India’s demographic dividend depends on Industry 4.0

It is true that the massive new datasets created by linking business assets and processes across companies’ entire value chains contain valuable patterns and insights—ones that can only be seen by the human eye when it’s aided by powerful new data-analytics tools. But the instincts and sound judgment required to act on these insights remains the preserve of human decision makers. We are a long way from the C-suite handing responsibility for a critical decision over to a machine.

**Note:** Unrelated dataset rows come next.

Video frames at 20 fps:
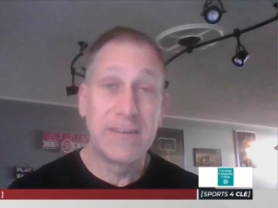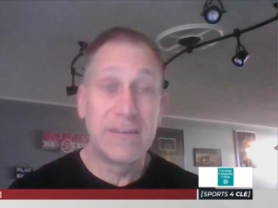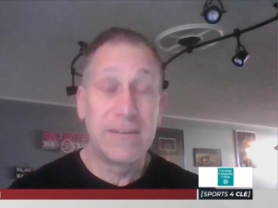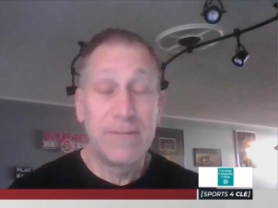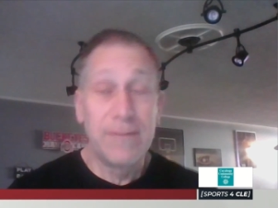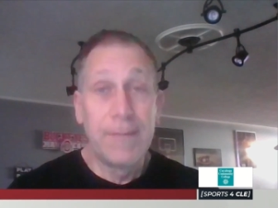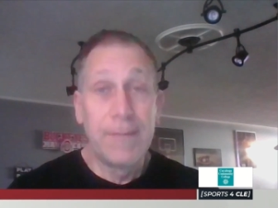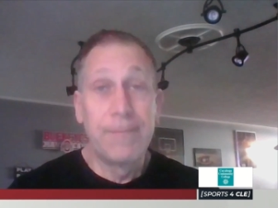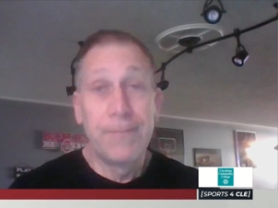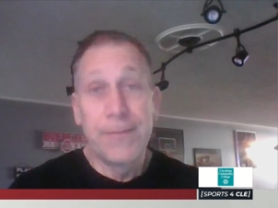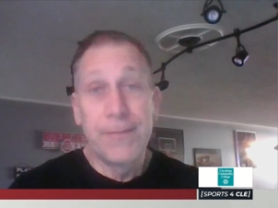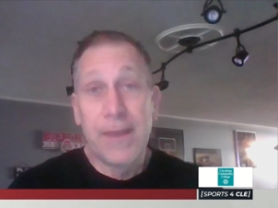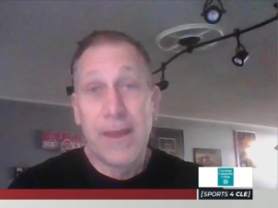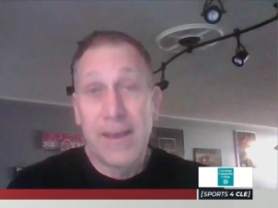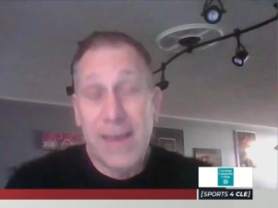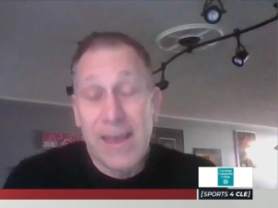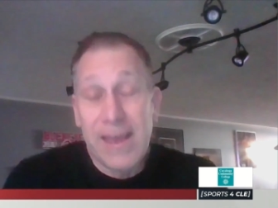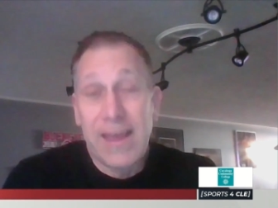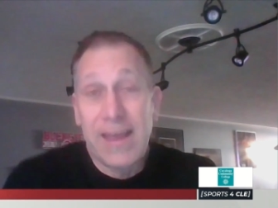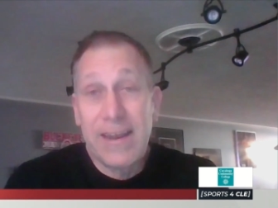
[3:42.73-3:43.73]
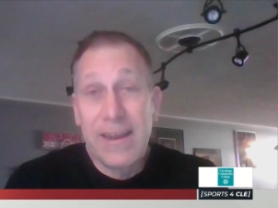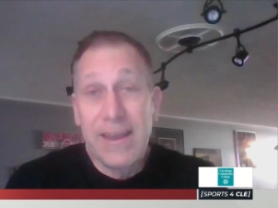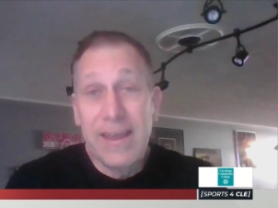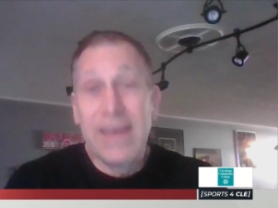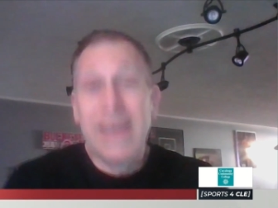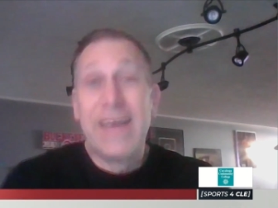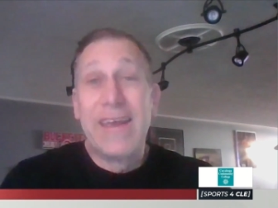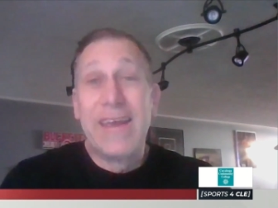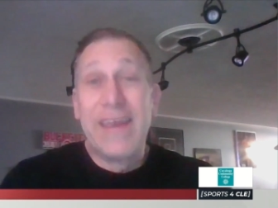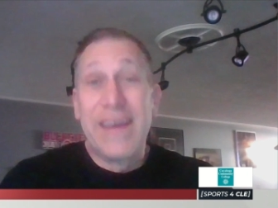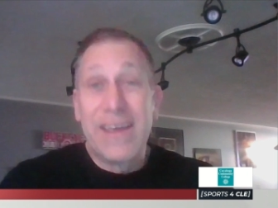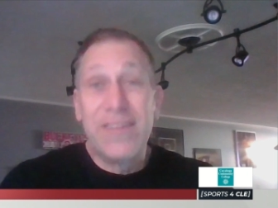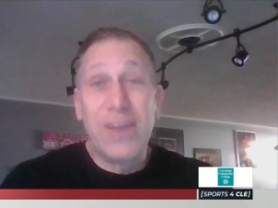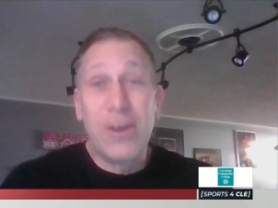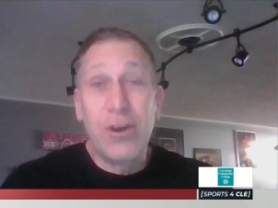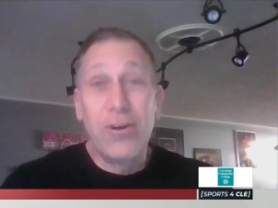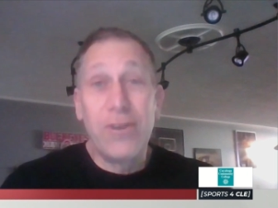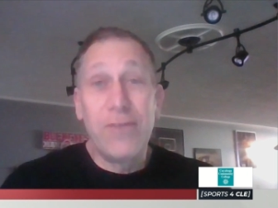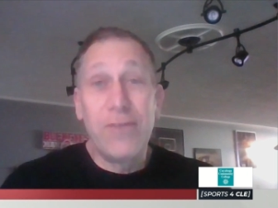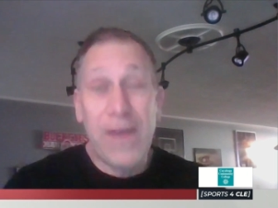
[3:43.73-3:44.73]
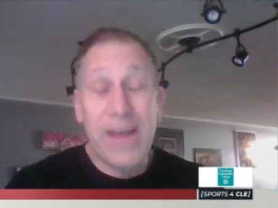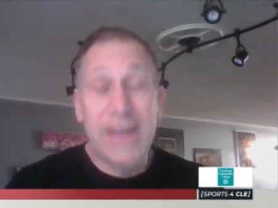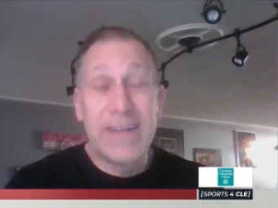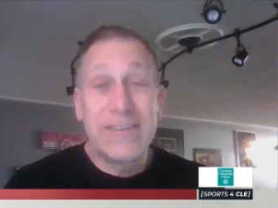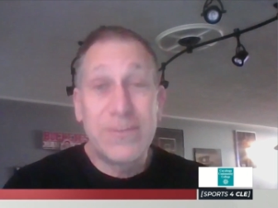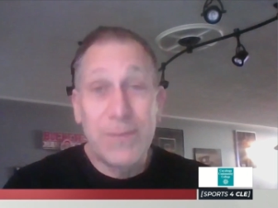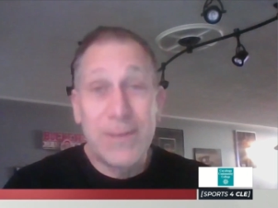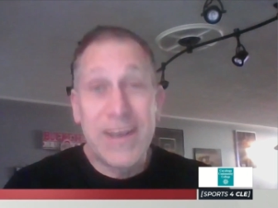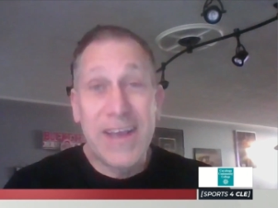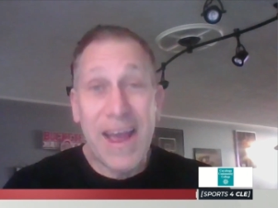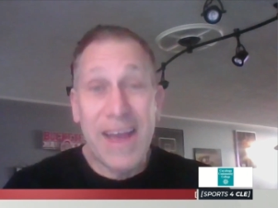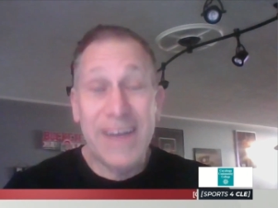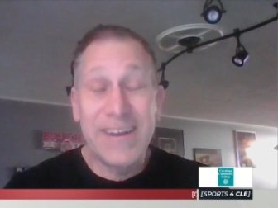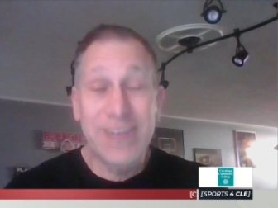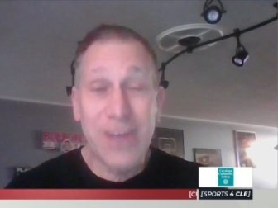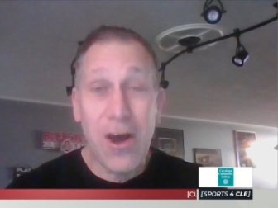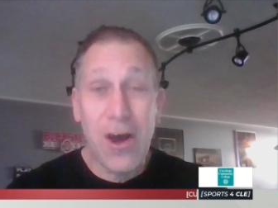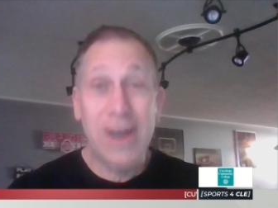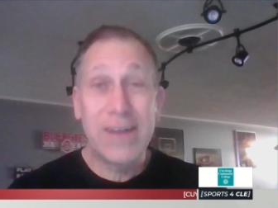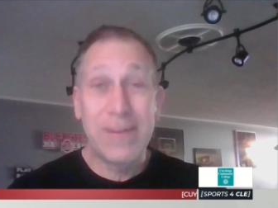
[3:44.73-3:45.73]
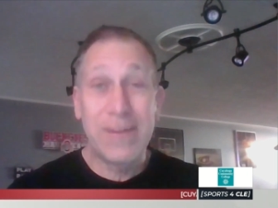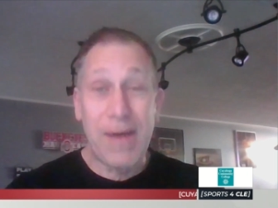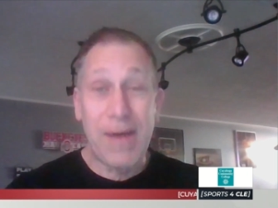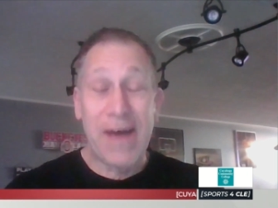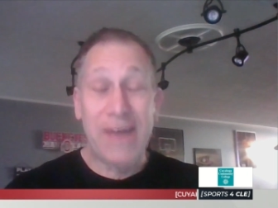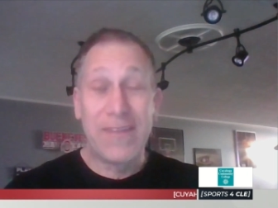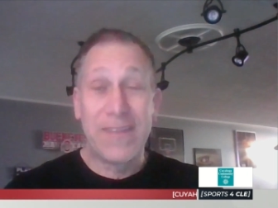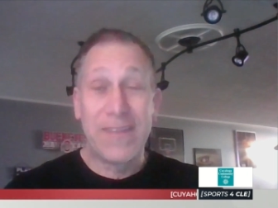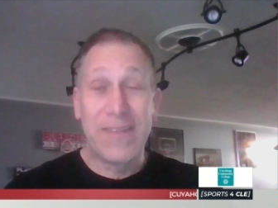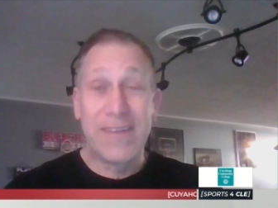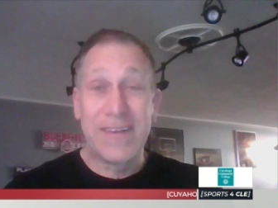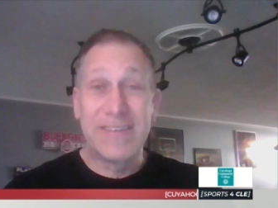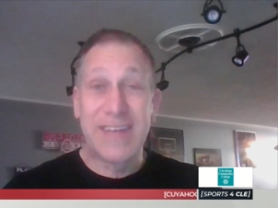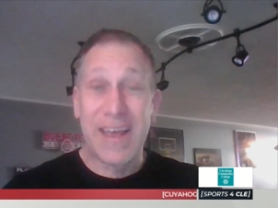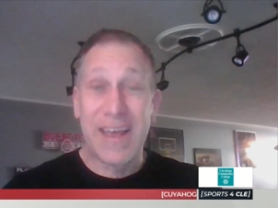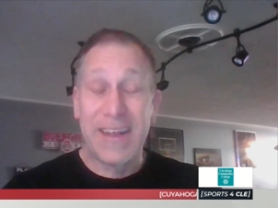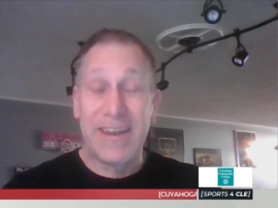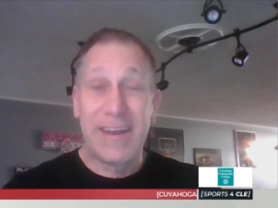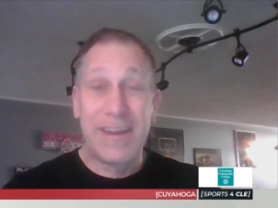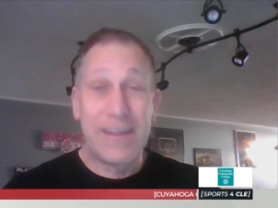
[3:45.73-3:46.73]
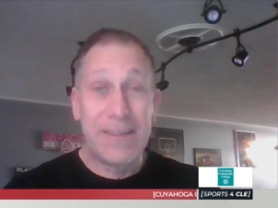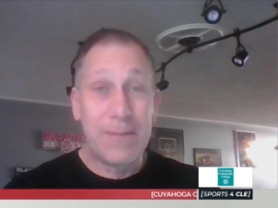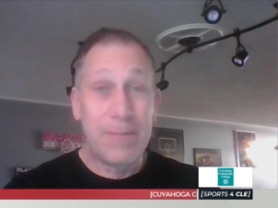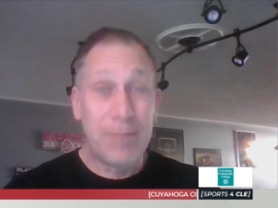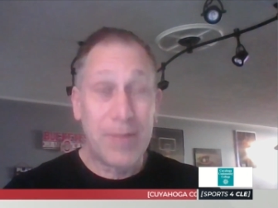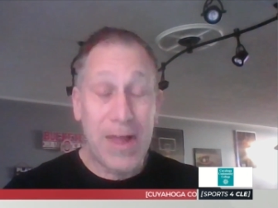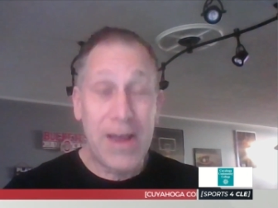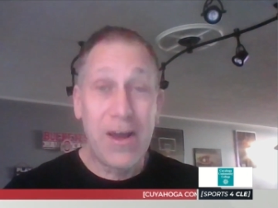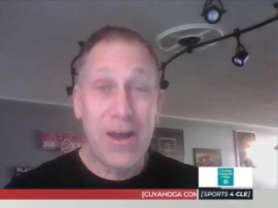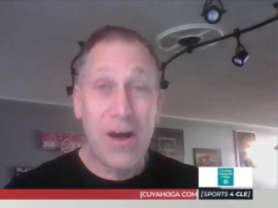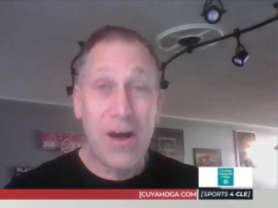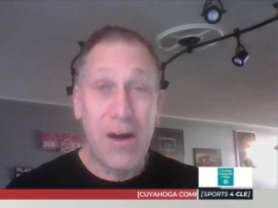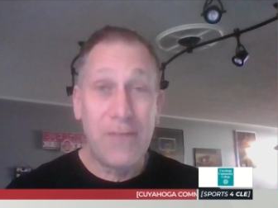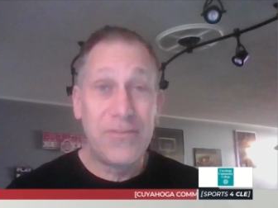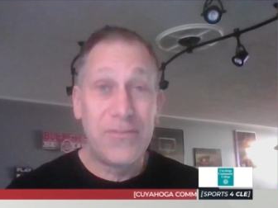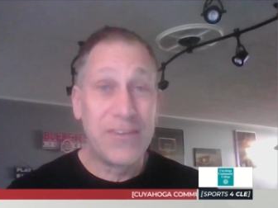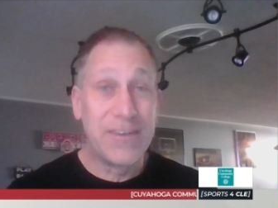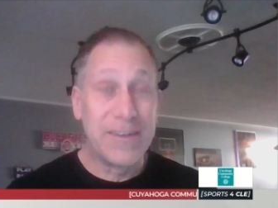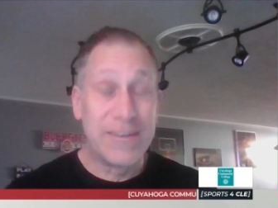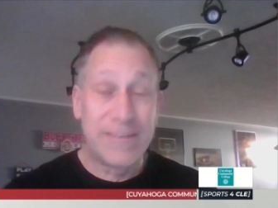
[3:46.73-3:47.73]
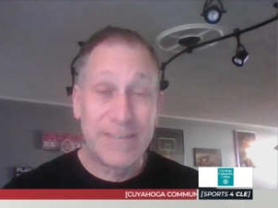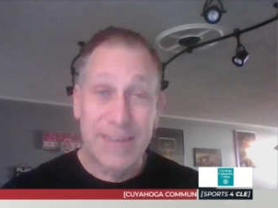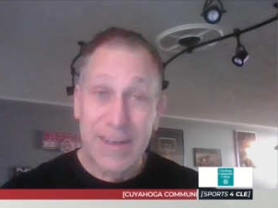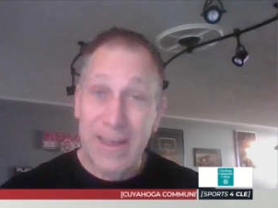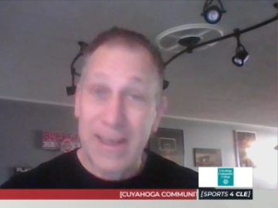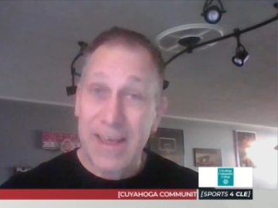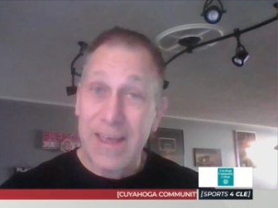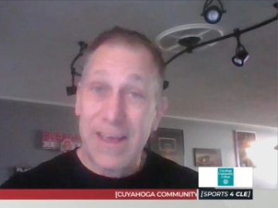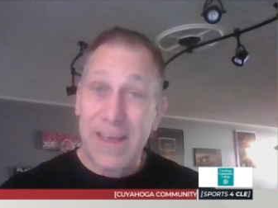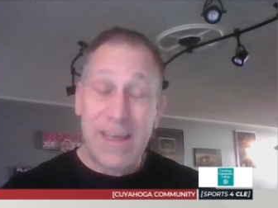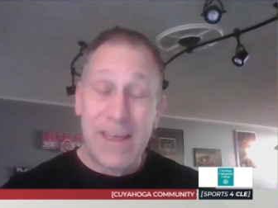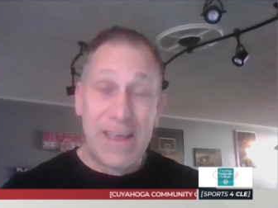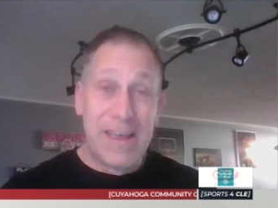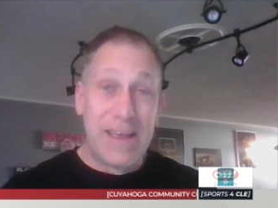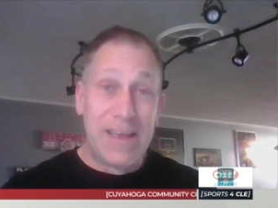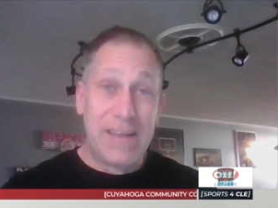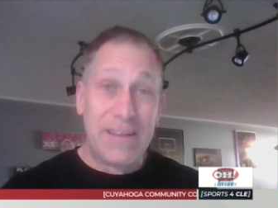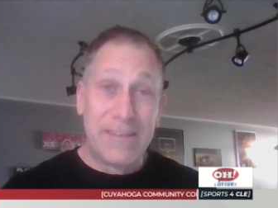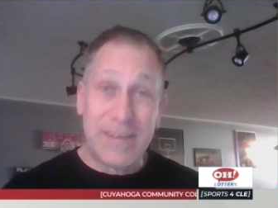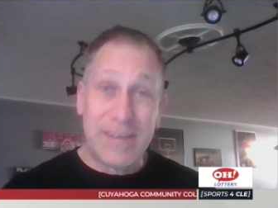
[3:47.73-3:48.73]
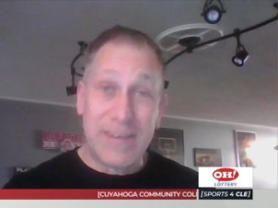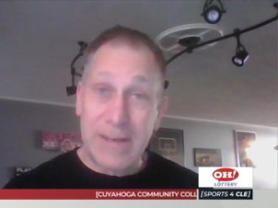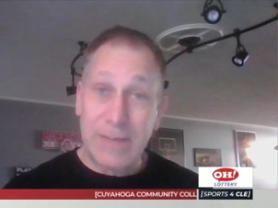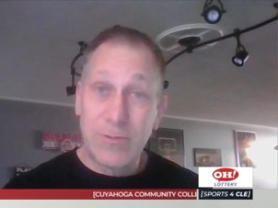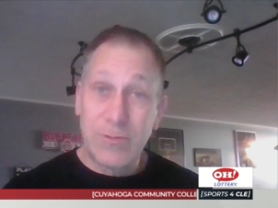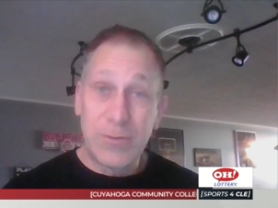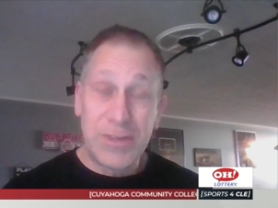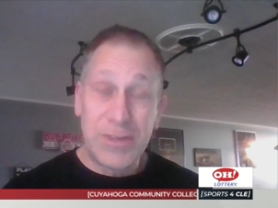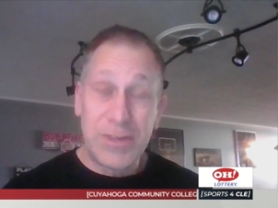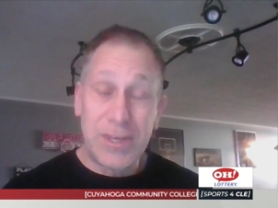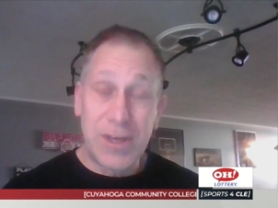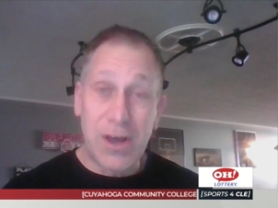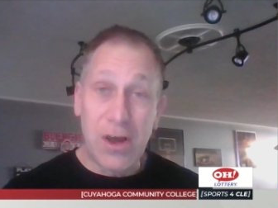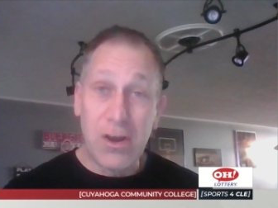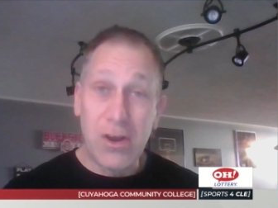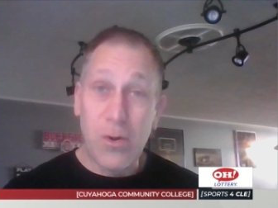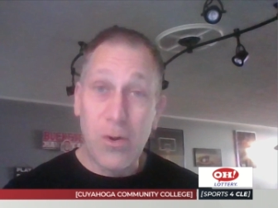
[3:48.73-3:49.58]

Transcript: And again, in their defense, we kind of talked about this heading into the playoffs, is teams with young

And it’s not just in the boardroom where humans still hold sway. Business-critical information—such as the latest KPI data—may now be directly uploaded from manufacturing-line sensors to the control room, but observations by operators on the factory floor still fill in crucial gaps. Process engineers can now use advanced analytics-based process-optimization models to make sense of all that data, but the results are then handed back to those same human operators in the form of optimal machine settings. Production teams will still debrief shift performance even if they now use digital whiteboards.

In our last blog post, we said that one of the bonuses of this fourth industrial revolution is the substantial, immediate bottom-line impact that can be achieved with minimal upfront capital outlay. But protecting that dividend and building on it over subsequent years will require a significant operational investment in human capabilities. This means upskilling workers through on-the-job training for new roles—or more rewarding versions of their current ones—as well as hiring specialists for roles that didn’t exist even five years ago.

India is set to reap a demographic dividend over the next 20 years as 300 million people enter the workforce. Better educated and aspirational, these digital natives are expecting rewarding jobs in advanced industries of the type that only Industry 4.0 can provide. But quantity does not necessarily equal quality. Companies need to be aware that by definition, the best talent will remain in short supply. This makes it imperative to adopt programs that attract skilled workers before they are snapped up by competitors.

But hiring talent is only the beginning: retaining talent is often at least as big a challenge. One way to attack the retention problem is to continue to invest in people’s training, and in clear pathways that enable the best and brightest to advance into more senior or specialized roles. Not only will this help keep valued employees from leaving for better opportunities elsewhere, but in a highly competitive skills market, there is no better or cheaper place to recruit than from within. And by helping staff evolve their skills even more quickly than the digital environment changes around them, companies will be well placed to stay ahead in a dynamic technical and competitive landscape.

Retaining workers will also depend on transforming organization structures to support the new digital culture: Industry 4.0 talent will not report to Industry 3.0 managers for long. This organizational change needs to be led from the top. However, the challenge facing corporate leaders is in understanding not just the concepts that are driving the operational transformation, but also how the concepts look and feel on the factory floor.

That’s where experiential learning can help. A digital capability center, for example, replicates an actual, digitally-enabled working environment that lets leaders learn in a way that’s far more realistic than a classroom, and far more effective in promoting retention (exhibit).

Hands-on learning is the best way to develop new skills and set new aspirations to execute a successful transformation.

Early on, the leaders cover lean management and the related continuous-improvement principles and techniques that are central to getting the most value out of Industry 4.0 technologies. Next, the executives use what they’ve learned to assess the operational layout, production methods, line management, and workplace culture of a model manufacturing line. By applying what they’ve been taught, the leaders learn to diagnose problems, identify the root causes, and propose possible solutions, all in a setting where they can experiment safely because they’re working on a model, not an actual factory. They can then test their ideas by reconfiguring work stations and overhauling processes, before quality-testing the output from their new, digitally empowered, Industry 4.0 production system.

The result? If they get it right, no more quality issues and significant productivity improvements. On a much more important level, they’ll also have enhanced credibility with their teams back in the factory as they lead them through the Industry 4.0 transformation.